=== Task details ===
Take the lines below between the one holding "[00:00:00.00 to 00:00:01.00]" and the one holding "[00:00:04.00 to 00:00:05.00]", inclusive, and copy them exactly. Add nothing.

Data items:

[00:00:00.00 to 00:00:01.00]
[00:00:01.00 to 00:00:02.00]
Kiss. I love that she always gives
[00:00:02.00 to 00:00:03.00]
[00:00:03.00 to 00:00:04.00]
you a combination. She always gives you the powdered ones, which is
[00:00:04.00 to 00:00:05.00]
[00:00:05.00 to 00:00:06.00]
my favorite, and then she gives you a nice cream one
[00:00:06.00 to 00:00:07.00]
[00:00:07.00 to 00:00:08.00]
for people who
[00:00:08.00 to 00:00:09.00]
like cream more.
--
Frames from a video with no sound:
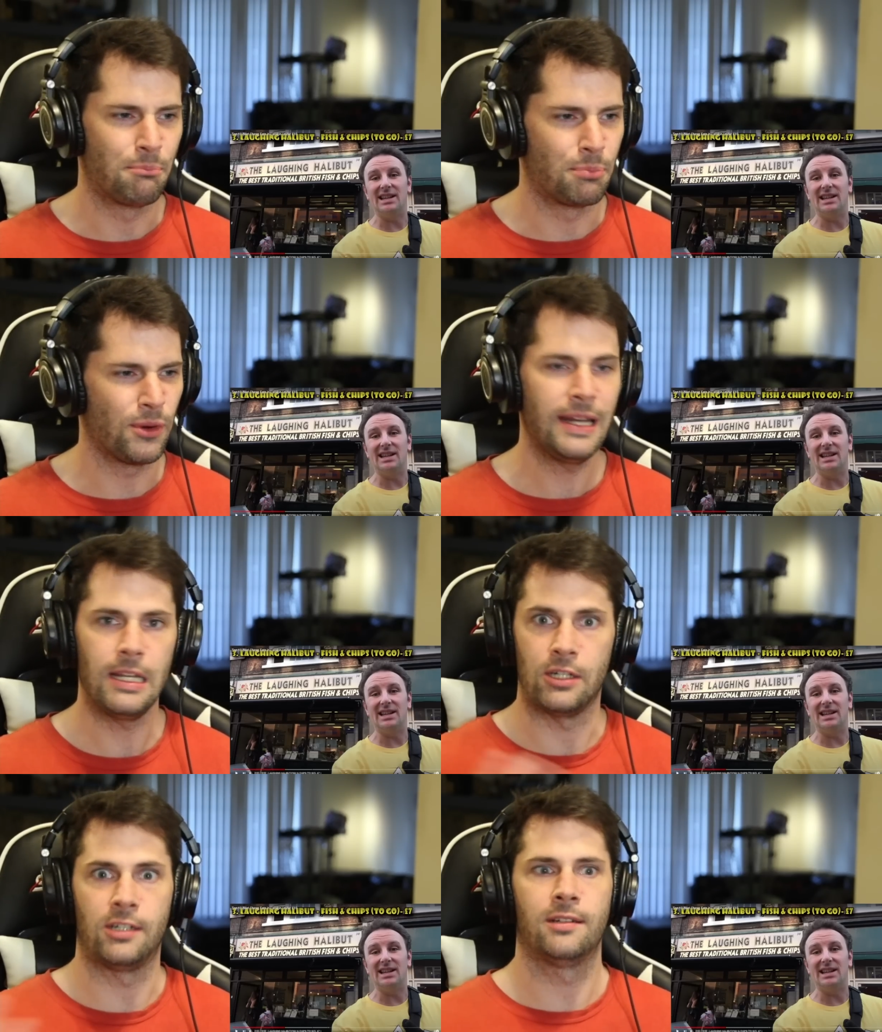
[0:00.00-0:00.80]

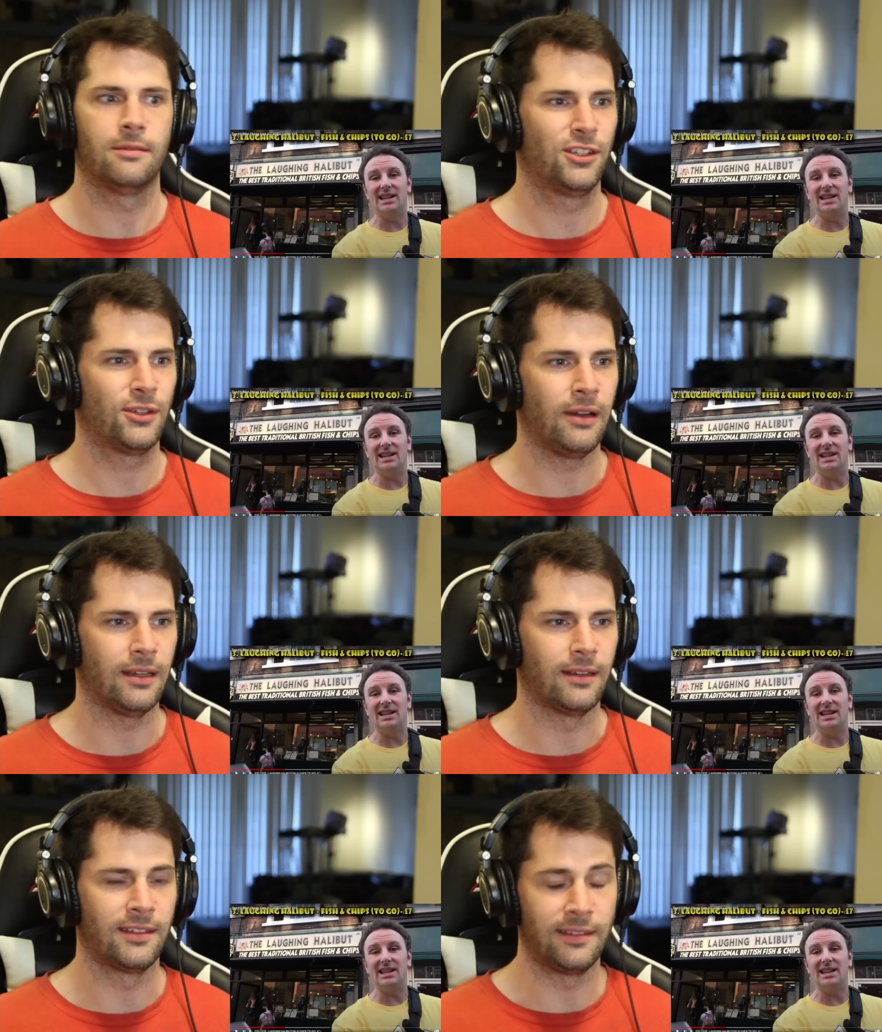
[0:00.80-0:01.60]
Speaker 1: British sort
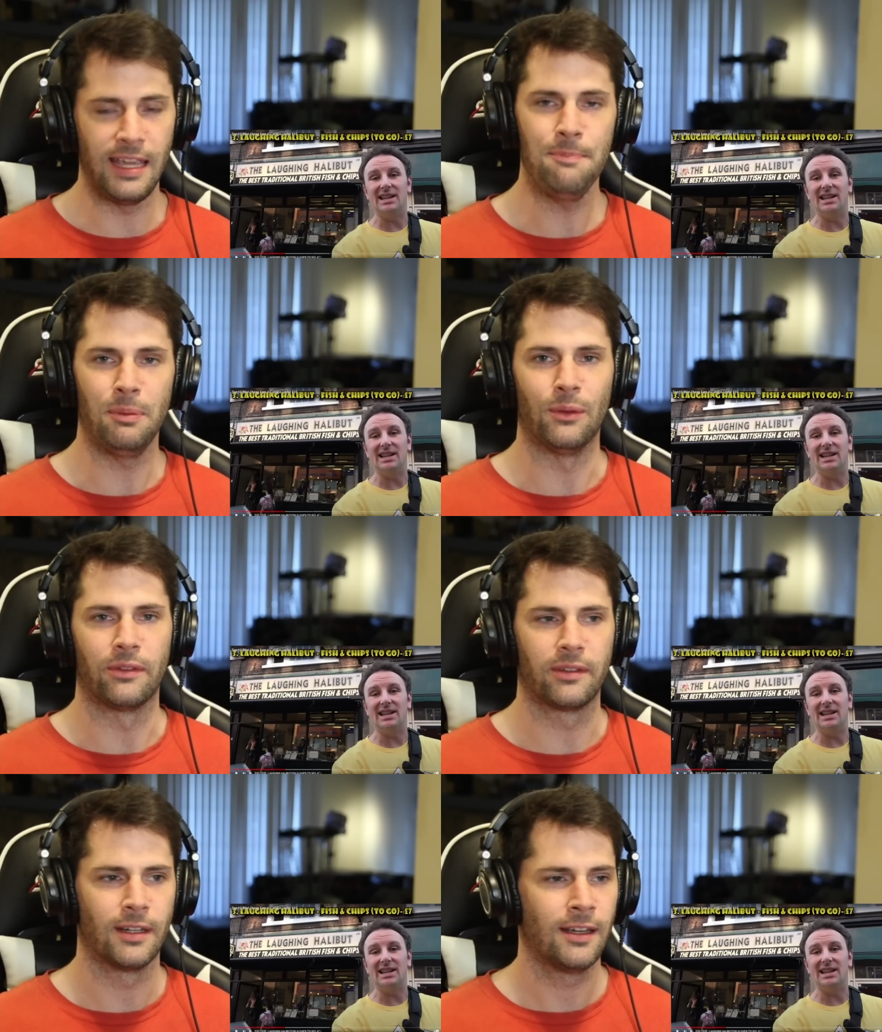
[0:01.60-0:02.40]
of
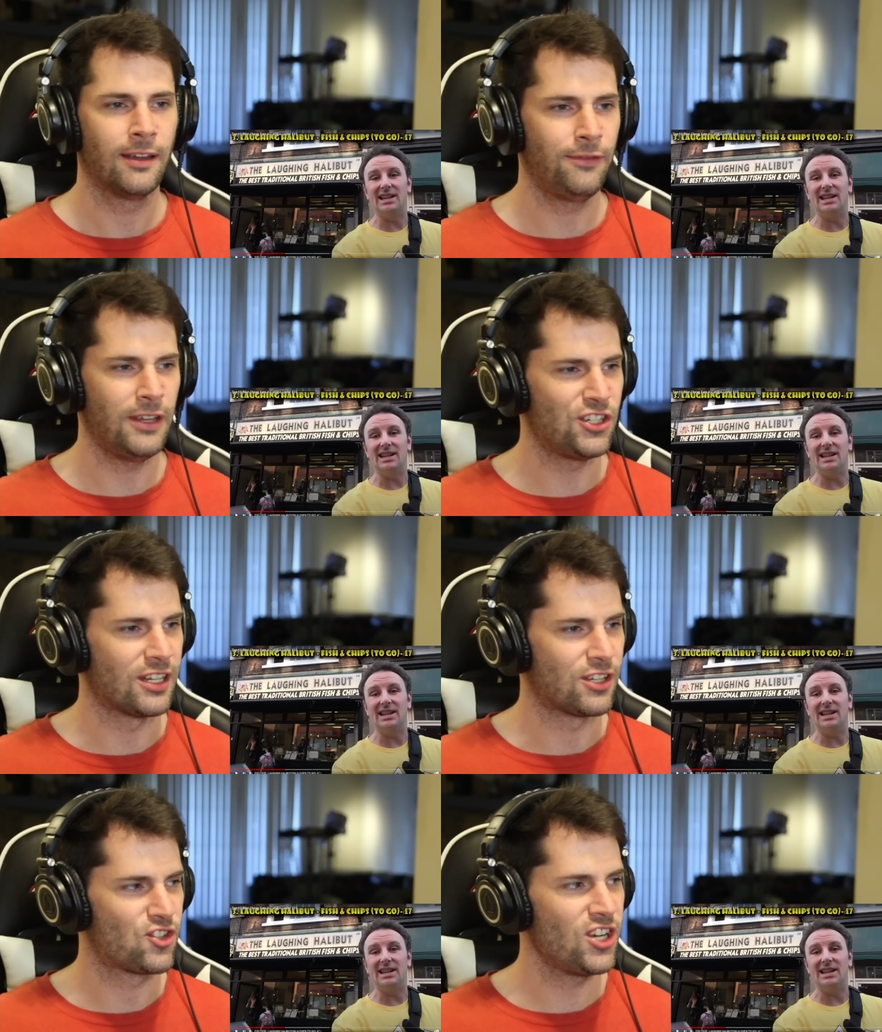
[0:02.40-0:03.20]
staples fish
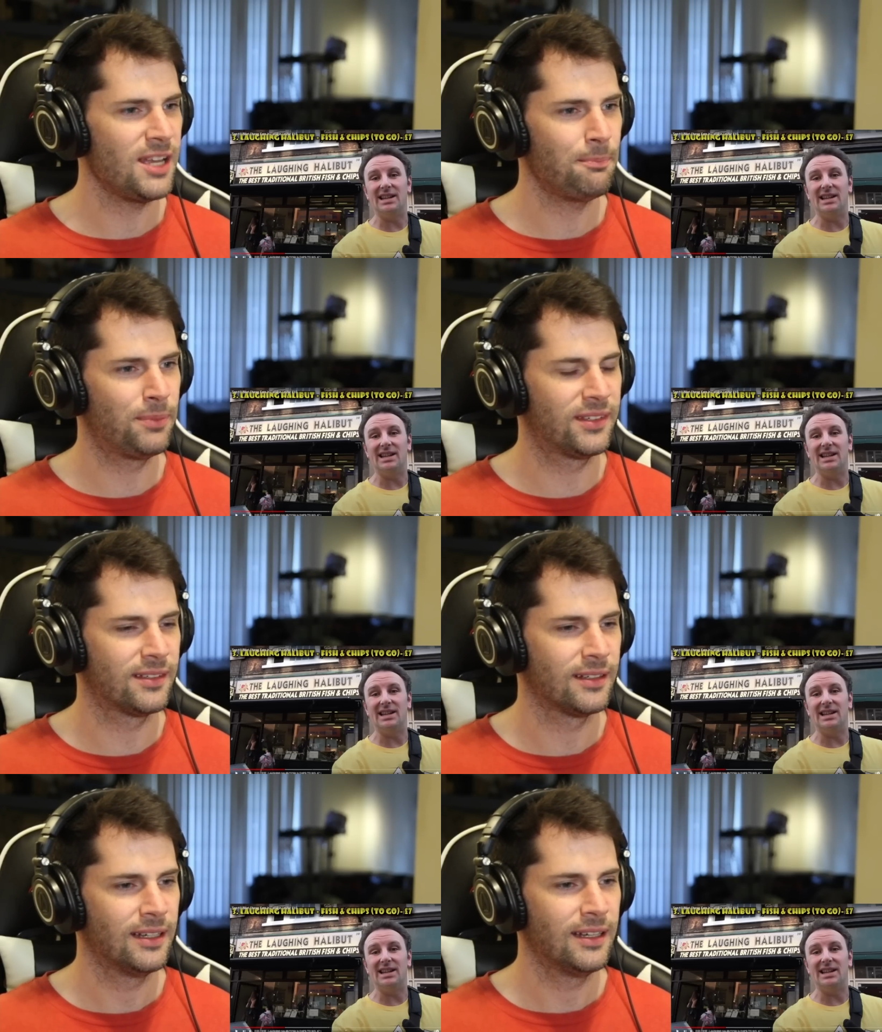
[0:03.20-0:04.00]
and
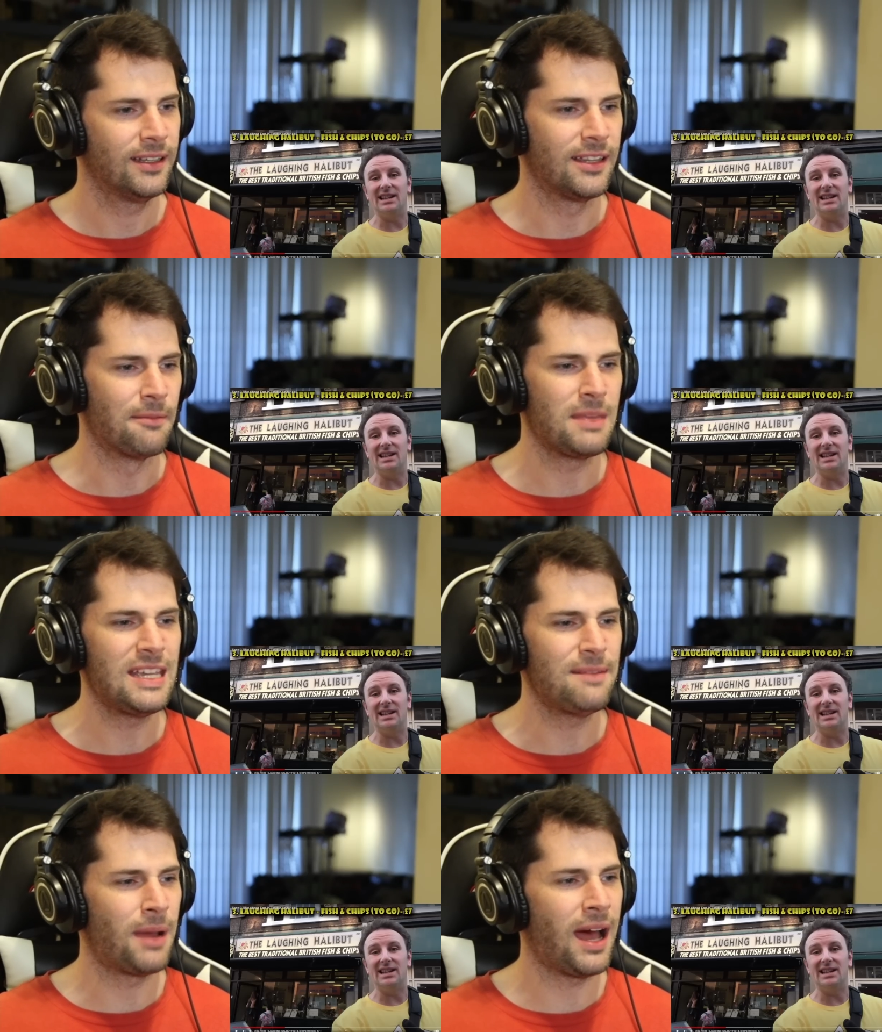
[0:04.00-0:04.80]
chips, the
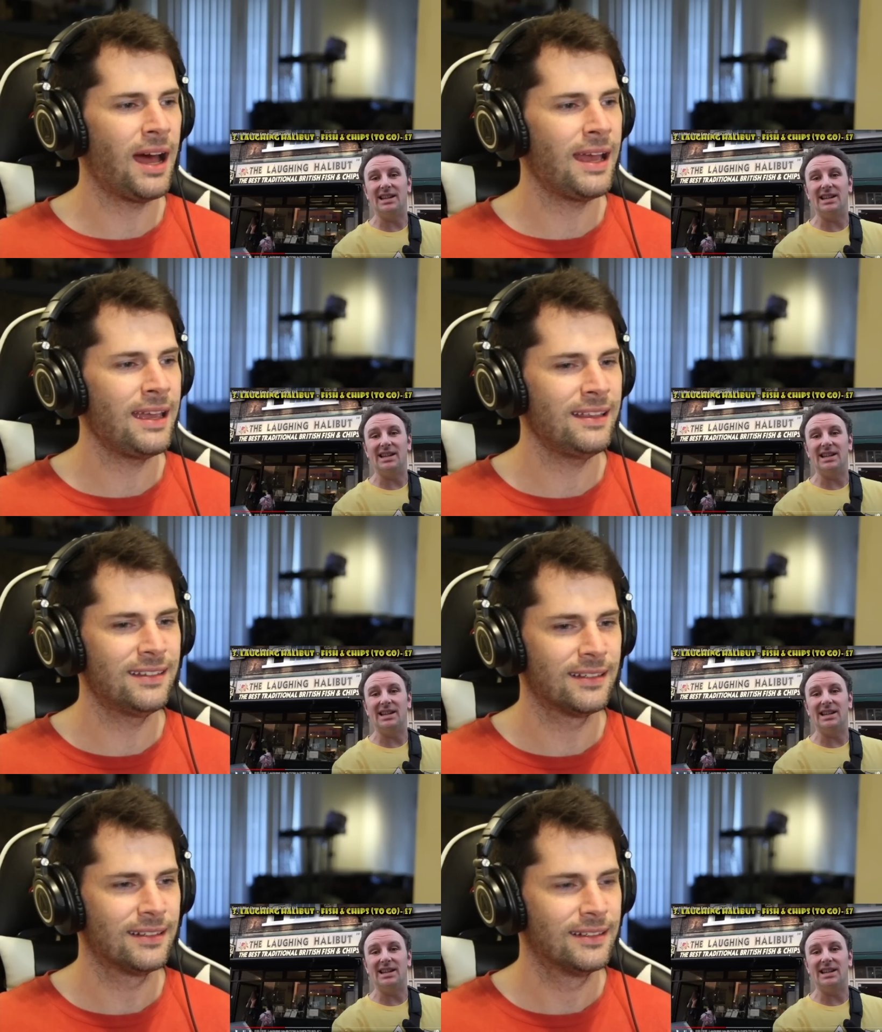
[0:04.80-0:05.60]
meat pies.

=== Result of this exercise ===
[00:00:00.00 to 00:00:01.00]
[00:00:01.00 to 00:00:02.00]
Kiss. I love that she always gives
[00:00:02.00 to 00:00:03.00]
[00:00:03.00 to 00:00:04.00]
you a combination. She always gives you the powdered ones, which is
[00:00:04.00 to 00:00:05.00]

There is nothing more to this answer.